Plus de quatre siècles auront été nécessaires pour voir le Théâtre du Capitole, en ses murs, produire l’ouvrage que l’on qualifie comme étant l’exemple fondateur d’un genre nouveau promis à un bel avenir : l’opéra. Deux représentations seulement pour satisfaire votre curiosité, le 5 et le 6 décembre de ce que l’on désigne alors sous le nom de favola in musica, la fable en musique.
Ce fameux Orfeo est en cinq actes et un Prologue, composé sur un livret d’Alessandro Striggio, conseiller du Duc et commanditaire. Il fut créé le 24 février 1607 au Palais ducal de Mantoue, en présence bien sûr du duc qui, féru de musique, avait assisté à toutes les répétitions et qui assistera d’ailleurs à toute les représentations qui seront données dans la foulée au palais. Grâce aux dernières recherches, on sait qui a chanté dans chaque rôle, et on sait même les instruments et musiciens en présence pour cette première. Les rôles féminins sont évidemment chantés par des castrats. Dans chaque intervention chantée, Monteverdi signale sur la partition les instruments qui doivent l’accompagner. C’est un des premiers à effectuer ce travail.
Lieu fragile, où poésie, geste, musique, battent d’un même cœur, l’opéra est ici présenté dans une mise en espace de Mathilde Étienne, l’ensemble étant dirigé par Emiliano Gonzalez Toro. Les musiciens sont ceux de l’Ensemble I Gemelli créé par Emiliano, tous grands défenseurs des musiques de cette époque, jouant donc sur instruments anciens. Un point d’importance à souligner : « l’ensemble se caractérise par une direction musicale spécifique en ce sens que les dynamiques partent du chant, du plateau vocal, le continuo et l’orchestre étant considérés comme une expansion du chant et de la rhétorique du texte. À l’inverse d’une direction venant de la fosse, l’ensemble suit les inflexions d’un chef-chanteur dans une recherche à la fois mélodique et déclamatoire, inscrite dans un contexte harmonique. »

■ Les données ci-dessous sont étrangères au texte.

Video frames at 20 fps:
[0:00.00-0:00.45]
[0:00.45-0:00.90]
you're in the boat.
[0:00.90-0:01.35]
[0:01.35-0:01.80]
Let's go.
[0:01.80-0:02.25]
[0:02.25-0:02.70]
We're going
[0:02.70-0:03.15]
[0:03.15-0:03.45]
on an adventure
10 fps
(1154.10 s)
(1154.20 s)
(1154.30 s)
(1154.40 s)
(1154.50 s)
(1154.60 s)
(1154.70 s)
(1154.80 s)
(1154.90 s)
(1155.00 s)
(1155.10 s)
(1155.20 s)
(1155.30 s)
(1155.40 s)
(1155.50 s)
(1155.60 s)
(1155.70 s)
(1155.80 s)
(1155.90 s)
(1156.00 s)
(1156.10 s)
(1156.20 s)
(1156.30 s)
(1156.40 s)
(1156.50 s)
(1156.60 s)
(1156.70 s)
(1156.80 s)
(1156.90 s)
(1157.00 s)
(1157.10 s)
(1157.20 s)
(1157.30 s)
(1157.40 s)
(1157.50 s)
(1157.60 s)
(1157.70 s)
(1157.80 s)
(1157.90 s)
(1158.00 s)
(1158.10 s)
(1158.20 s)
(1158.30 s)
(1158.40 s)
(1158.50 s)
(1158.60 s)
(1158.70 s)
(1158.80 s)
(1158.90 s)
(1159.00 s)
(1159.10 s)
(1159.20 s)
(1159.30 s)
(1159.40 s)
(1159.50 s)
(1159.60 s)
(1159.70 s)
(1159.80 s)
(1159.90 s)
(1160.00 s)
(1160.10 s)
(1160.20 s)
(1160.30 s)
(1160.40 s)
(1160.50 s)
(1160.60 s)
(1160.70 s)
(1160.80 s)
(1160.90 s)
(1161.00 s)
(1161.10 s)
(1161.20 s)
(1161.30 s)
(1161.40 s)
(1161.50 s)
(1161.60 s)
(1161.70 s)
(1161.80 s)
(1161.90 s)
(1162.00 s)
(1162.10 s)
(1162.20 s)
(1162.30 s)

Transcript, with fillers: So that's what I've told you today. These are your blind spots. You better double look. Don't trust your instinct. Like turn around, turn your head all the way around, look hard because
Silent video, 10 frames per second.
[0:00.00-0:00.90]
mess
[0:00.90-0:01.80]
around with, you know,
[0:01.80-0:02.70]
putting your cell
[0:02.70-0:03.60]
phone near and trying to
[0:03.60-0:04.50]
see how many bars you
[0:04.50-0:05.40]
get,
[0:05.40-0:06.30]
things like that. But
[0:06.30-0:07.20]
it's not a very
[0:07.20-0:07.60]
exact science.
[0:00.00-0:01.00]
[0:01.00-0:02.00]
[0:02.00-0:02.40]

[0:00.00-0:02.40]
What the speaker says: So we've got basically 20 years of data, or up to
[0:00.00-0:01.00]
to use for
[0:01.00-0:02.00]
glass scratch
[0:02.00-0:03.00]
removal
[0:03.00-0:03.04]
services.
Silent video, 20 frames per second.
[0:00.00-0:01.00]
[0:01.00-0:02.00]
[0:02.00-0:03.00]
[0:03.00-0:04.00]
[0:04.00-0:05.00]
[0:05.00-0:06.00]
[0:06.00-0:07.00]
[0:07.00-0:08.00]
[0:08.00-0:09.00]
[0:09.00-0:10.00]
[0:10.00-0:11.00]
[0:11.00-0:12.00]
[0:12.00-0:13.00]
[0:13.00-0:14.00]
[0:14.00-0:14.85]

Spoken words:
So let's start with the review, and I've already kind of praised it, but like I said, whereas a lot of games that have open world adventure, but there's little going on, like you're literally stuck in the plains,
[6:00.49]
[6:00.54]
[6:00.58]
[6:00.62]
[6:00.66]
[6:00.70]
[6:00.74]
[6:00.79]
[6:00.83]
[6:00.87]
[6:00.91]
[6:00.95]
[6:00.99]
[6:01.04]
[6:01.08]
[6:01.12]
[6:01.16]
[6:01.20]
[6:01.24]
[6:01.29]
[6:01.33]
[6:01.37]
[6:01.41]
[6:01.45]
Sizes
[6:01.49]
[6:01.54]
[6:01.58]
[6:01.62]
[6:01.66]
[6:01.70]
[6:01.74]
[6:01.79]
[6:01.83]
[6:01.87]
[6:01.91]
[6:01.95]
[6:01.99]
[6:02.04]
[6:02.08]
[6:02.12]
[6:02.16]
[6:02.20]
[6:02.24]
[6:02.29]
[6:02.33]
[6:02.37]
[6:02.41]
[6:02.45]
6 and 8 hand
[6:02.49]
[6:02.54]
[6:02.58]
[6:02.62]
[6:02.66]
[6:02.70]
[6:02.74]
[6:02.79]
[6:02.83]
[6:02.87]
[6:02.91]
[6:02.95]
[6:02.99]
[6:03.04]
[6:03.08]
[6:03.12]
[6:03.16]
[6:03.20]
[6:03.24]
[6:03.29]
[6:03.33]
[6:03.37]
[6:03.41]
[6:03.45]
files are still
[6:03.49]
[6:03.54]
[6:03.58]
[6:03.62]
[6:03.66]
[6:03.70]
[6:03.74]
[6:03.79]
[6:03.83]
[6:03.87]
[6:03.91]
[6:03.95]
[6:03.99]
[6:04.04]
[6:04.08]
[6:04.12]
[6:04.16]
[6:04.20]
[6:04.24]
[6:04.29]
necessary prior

« Monteverdi, le premier, sut articuler la musique de telle façon qu’elle fut consciente à chaque instant de sa fonction au service du drame. » Alban Berg
Les personnages et leurs voix, et leurs interprètes :
La Musica : muse qui décrit les pouvoirs d’Orphée – soprano – Emöke Baràth
Orfeo : jeune poète et musicien, fils de Calliope (muse de la poésie) et du dieu Apollon – ténor – Emiliano Gonzalez Toro
Euridice : jeune nymphe aimée d’Orfeo – soprano – Emöke Baráth
Messagiera (Silvia) : personnage qui transmet aux hommes les décisions et les jugements et – Anthea Pichanick
Speranza : personnage qui conduit Orfeo au seuil des Enfers – soprano – Alix Le Saux
Caronte / Caron : passeur qui emmène les morts sur sa barque, le long du Styx, jusqu’au royaume de Pluton – basse – Jérôme Varnier
Proserpina : épouse de Pluton, déesse de la végétation et des plantes qui réside la moitié de l’année en Enfer et l’autre sur terre –soprano – Mathilde Étienne
Plutone : dieu des Enfers et des mondes souterrains – Nicolas Brooymans
Apollo : dieu du Soleil, de la Lumière et de la Beauté, père d’Orfeo –ténor – Fulvio Bettini
Une nymphe, Ninfa : Maud Gnidas
Des bergers
On vous dispense du synopsis car on ne peut croire que vous puissiez ne pas connaître ce mythe absolu, tant et tant de fois décrit, mis en musique, représenté au théâtre, dansé.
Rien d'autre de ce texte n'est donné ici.